**DESCRIPTION OF THE TASK**.
In the listing below, locate the line containing "[1:37:28.77-1:37:29.81]" and the line containing "[0.80-1.00s]". Output both of them and every line between, exactly as written, and nothing more.

**MATERIAL FOR THE TASK**.
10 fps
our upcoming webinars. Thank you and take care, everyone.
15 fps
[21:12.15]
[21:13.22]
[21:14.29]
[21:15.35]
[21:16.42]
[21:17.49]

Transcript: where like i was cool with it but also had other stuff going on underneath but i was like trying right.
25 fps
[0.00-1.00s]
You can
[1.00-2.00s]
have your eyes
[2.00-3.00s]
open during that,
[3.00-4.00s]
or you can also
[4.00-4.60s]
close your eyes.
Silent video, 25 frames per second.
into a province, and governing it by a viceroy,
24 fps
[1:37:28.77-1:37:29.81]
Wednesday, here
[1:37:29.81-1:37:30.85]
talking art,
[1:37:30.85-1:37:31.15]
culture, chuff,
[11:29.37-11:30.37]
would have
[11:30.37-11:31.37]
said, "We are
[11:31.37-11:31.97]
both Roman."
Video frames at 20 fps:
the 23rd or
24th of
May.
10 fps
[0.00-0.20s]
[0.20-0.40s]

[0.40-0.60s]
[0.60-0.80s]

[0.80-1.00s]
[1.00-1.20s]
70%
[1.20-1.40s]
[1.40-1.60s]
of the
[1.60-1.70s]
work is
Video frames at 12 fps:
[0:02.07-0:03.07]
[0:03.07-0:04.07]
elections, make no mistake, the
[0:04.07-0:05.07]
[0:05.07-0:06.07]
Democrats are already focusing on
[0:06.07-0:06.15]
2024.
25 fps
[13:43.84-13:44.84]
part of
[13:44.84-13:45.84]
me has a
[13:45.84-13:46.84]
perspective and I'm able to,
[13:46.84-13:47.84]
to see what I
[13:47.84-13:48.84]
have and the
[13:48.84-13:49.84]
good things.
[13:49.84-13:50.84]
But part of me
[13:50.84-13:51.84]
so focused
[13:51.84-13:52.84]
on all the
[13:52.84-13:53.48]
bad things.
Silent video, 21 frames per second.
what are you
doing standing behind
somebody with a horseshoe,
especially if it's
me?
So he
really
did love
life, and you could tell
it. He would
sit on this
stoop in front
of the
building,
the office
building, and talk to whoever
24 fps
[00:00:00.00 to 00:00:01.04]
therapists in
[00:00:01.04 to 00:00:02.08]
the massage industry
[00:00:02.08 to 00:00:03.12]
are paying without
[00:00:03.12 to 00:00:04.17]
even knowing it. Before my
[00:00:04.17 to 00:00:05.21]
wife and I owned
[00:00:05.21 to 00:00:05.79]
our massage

**RESULT FOR THIS EXERCISE**.
[1:37:28.77-1:37:29.81]
Wednesday, here
[1:37:29.81-1:37:30.85]
talking art,
[1:37:30.85-1:37:31.15]
culture, chuff,
[11:29.37-11:30.37]
would have
[11:30.37-11:31.37]
said, "We are
[11:31.37-11:31.97]
both Roman."
Video frames at 20 fps:
the 23rd or
24th of
May.
10 fps
[0.00-0.20s]
[0.20-0.40s]

[0.40-0.60s]
[0.60-0.80s]

[0.80-1.00s]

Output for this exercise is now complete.